(Recorded data)
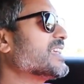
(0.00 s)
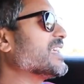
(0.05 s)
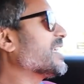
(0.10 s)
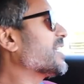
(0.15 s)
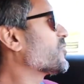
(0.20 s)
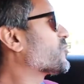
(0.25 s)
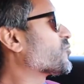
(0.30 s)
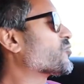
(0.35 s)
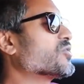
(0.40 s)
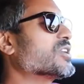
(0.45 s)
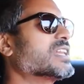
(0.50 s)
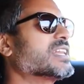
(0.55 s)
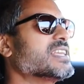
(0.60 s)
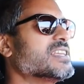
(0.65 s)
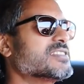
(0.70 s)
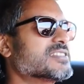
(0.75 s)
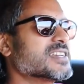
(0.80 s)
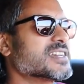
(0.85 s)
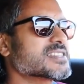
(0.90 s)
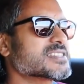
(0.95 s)
It
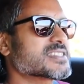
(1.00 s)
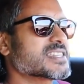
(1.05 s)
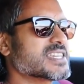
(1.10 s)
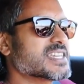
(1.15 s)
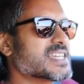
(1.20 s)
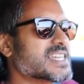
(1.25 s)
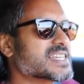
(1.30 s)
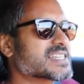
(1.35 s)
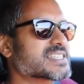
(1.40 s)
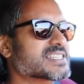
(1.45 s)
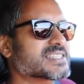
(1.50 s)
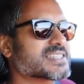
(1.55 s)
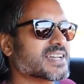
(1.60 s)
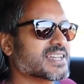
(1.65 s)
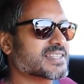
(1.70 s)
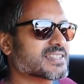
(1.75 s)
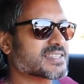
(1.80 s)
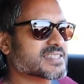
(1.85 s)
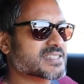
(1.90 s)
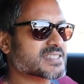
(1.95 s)
really does
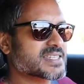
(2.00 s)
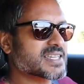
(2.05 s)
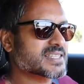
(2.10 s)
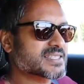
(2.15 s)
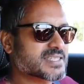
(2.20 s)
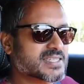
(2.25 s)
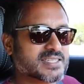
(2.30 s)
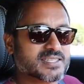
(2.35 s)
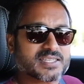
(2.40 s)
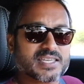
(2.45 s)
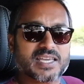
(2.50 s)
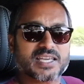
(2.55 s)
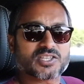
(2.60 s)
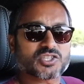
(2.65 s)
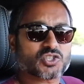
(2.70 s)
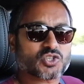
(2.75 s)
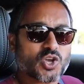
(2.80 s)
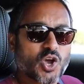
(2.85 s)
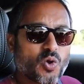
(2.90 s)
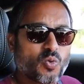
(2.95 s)
excite the senses.
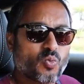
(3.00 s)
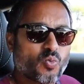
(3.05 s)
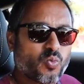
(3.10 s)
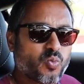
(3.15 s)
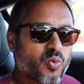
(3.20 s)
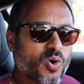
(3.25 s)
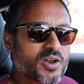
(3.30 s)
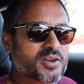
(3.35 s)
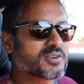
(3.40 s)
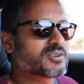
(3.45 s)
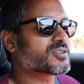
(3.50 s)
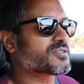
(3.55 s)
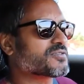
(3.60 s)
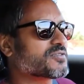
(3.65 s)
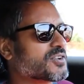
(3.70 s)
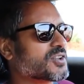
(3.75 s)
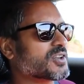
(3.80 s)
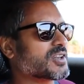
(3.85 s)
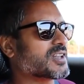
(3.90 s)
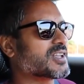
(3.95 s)
It's a
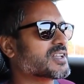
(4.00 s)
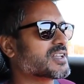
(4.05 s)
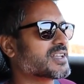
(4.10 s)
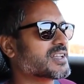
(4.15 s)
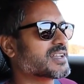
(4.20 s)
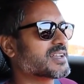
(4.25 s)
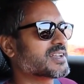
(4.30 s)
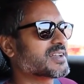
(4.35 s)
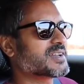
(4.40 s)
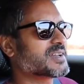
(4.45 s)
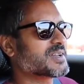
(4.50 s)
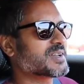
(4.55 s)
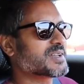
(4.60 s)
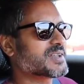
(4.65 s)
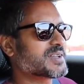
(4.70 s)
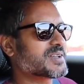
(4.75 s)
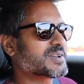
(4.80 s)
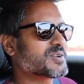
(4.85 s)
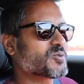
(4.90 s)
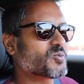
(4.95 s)
wonderful,
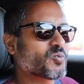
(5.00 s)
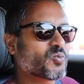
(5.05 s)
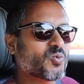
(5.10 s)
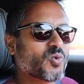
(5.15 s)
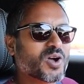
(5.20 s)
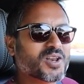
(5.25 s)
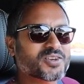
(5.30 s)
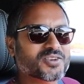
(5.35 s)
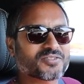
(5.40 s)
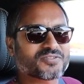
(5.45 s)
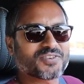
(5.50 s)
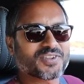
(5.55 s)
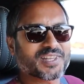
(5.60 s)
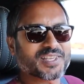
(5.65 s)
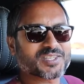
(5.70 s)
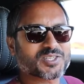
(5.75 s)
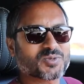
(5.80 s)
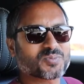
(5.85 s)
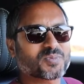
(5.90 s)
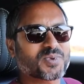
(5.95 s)

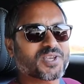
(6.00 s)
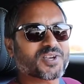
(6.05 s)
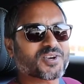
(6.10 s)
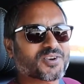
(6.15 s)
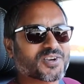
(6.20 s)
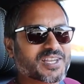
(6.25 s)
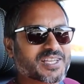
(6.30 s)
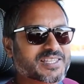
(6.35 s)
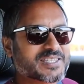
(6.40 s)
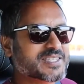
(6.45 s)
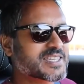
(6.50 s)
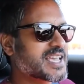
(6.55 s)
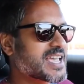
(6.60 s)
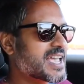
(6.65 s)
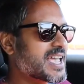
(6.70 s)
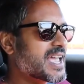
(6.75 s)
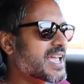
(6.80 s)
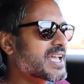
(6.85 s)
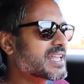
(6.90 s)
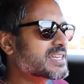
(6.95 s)
wonderful experience.
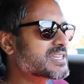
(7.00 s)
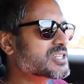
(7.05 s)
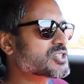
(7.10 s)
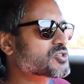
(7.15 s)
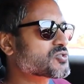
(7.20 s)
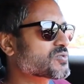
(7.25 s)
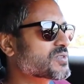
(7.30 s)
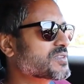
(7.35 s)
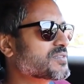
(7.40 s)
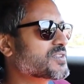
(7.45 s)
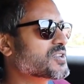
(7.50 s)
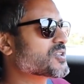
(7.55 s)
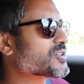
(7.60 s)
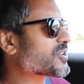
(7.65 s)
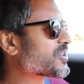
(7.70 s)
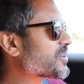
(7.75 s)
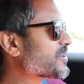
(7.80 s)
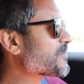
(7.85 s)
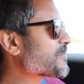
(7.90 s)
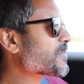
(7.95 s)
And this
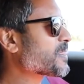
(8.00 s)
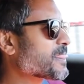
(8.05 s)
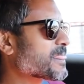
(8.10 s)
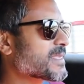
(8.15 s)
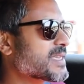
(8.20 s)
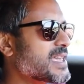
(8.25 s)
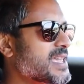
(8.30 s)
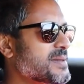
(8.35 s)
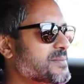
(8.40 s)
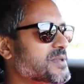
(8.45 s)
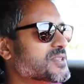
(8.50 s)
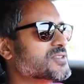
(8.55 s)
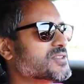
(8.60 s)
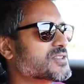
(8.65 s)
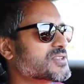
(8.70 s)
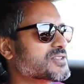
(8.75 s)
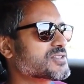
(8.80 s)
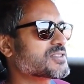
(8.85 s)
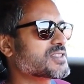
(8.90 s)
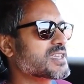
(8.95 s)
reviewer came into
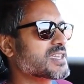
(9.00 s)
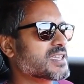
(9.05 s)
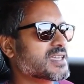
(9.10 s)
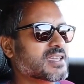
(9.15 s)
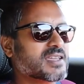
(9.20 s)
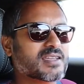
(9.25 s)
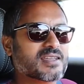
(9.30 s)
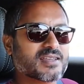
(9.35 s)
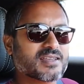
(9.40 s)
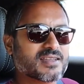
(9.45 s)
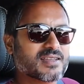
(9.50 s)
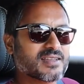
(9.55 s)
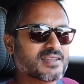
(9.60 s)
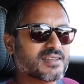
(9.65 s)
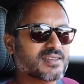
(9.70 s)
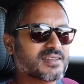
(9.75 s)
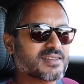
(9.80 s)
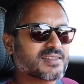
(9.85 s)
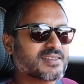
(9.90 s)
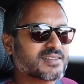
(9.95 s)
this thinking
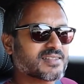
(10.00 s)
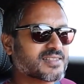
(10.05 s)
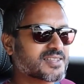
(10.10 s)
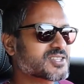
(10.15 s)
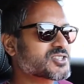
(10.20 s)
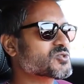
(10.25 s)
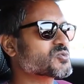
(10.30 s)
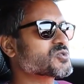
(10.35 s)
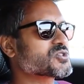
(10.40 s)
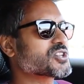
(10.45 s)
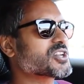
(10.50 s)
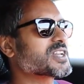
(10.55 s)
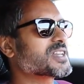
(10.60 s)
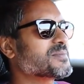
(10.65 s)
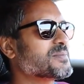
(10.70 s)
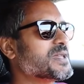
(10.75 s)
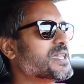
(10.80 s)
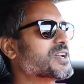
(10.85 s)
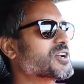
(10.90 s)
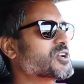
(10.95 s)
this was going
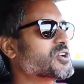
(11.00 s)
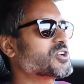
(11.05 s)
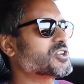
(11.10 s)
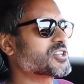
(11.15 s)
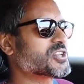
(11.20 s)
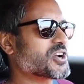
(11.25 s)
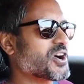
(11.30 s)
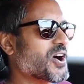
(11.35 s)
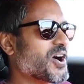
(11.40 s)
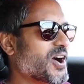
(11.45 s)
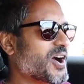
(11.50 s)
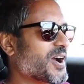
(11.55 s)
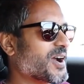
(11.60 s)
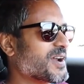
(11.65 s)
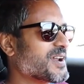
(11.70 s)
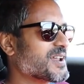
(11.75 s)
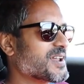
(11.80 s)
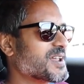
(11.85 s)
to be a good car.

# Work request
Should a record include a picture, drop the picture and write out the remainder exactly.

# Solved exercise
(0.00 s)
(0.05 s)
(0.10 s)
(0.15 s)
(0.20 s)
(0.25 s)
(0.30 s)
(0.35 s)
(0.40 s)
(0.45 s)
(0.50 s)
(0.55 s)
(0.60 s)
(0.65 s)
(0.70 s)
(0.75 s)
(0.80 s)
(0.85 s)
(0.90 s)
(0.95 s)
It
(1.00 s)
(1.05 s)
(1.10 s)
(1.15 s)
(1.20 s)
(1.25 s)
(1.30 s)
(1.35 s)
(1.40 s)
(1.45 s)
(1.50 s)
(1.55 s)
(1.60 s)
(1.65 s)
(1.70 s)
(1.75 s)
(1.80 s)
(1.85 s)
(1.90 s)
(1.95 s)
really does
(2.00 s)
(2.05 s)
(2.10 s)
(2.15 s)
(2.20 s)
(2.25 s)
(2.30 s)
(2.35 s)
(2.40 s)
(2.45 s)
(2.50 s)
(2.55 s)
(2.60 s)
(2.65 s)
(2.70 s)
(2.75 s)
(2.80 s)
(2.85 s)
(2.90 s)
(2.95 s)
excite the senses.
(3.00 s)
(3.05 s)
(3.10 s)
(3.15 s)
(3.20 s)
(3.25 s)
(3.30 s)
(3.35 s)
(3.40 s)
(3.45 s)
(3.50 s)
(3.55 s)
(3.60 s)
(3.65 s)
(3.70 s)
(3.75 s)
(3.80 s)
(3.85 s)
(3.90 s)
(3.95 s)
It's a
(4.00 s)
(4.05 s)
(4.10 s)
(4.15 s)
(4.20 s)
(4.25 s)
(4.30 s)
(4.35 s)
(4.40 s)
(4.45 s)
(4.50 s)
(4.55 s)
(4.60 s)
(4.65 s)
(4.70 s)
(4.75 s)
(4.80 s)
(4.85 s)
(4.90 s)
(4.95 s)
wonderful,
(5.00 s)
(5.05 s)
(5.10 s)
(5.15 s)
(5.20 s)
(5.25 s)
(5.30 s)
(5.35 s)
(5.40 s)
(5.45 s)
(5.50 s)
(5.55 s)
(5.60 s)
(5.65 s)
(5.70 s)
(5.75 s)
(5.80 s)
(5.85 s)
(5.90 s)
(5.95 s)

(6.00 s)
(6.05 s)
(6.10 s)
(6.15 s)
(6.20 s)
(6.25 s)
(6.30 s)
(6.35 s)
(6.40 s)
(6.45 s)
(6.50 s)
(6.55 s)
(6.60 s)
(6.65 s)
(6.70 s)
(6.75 s)
(6.80 s)
(6.85 s)
(6.90 s)
(6.95 s)
wonderful experience.
(7.00 s)
(7.05 s)
(7.10 s)
(7.15 s)
(7.20 s)
(7.25 s)
(7.30 s)
(7.35 s)
(7.40 s)
(7.45 s)
(7.50 s)
(7.55 s)
(7.60 s)
(7.65 s)
(7.70 s)
(7.75 s)
(7.80 s)
(7.85 s)
(7.90 s)
(7.95 s)
And this
(8.00 s)
(8.05 s)
(8.10 s)
(8.15 s)
(8.20 s)
(8.25 s)
(8.30 s)
(8.35 s)
(8.40 s)
(8.45 s)
(8.50 s)
(8.55 s)
(8.60 s)
(8.65 s)
(8.70 s)
(8.75 s)
(8.80 s)
(8.85 s)
(8.90 s)
(8.95 s)
reviewer came into
(9.00 s)
(9.05 s)
(9.10 s)
(9.15 s)
(9.20 s)
(9.25 s)
(9.30 s)
(9.35 s)
(9.40 s)
(9.45 s)
(9.50 s)
(9.55 s)
(9.60 s)
(9.65 s)
(9.70 s)
(9.75 s)
(9.80 s)
(9.85 s)
(9.90 s)
(9.95 s)
this thinking
(10.00 s)
(10.05 s)
(10.10 s)
(10.15 s)
(10.20 s)
(10.25 s)
(10.30 s)
(10.35 s)
(10.40 s)
(10.45 s)
(10.50 s)
(10.55 s)
(10.60 s)
(10.65 s)
(10.70 s)
(10.75 s)
(10.80 s)
(10.85 s)
(10.90 s)
(10.95 s)
this was going
(11.00 s)
(11.05 s)
(11.10 s)
(11.15 s)
(11.20 s)
(11.25 s)
(11.30 s)
(11.35 s)
(11.40 s)
(11.45 s)
(11.50 s)
(11.55 s)
(11.60 s)
(11.65 s)
(11.70 s)
(11.75 s)
(11.80 s)
(11.85 s)
to be a good car.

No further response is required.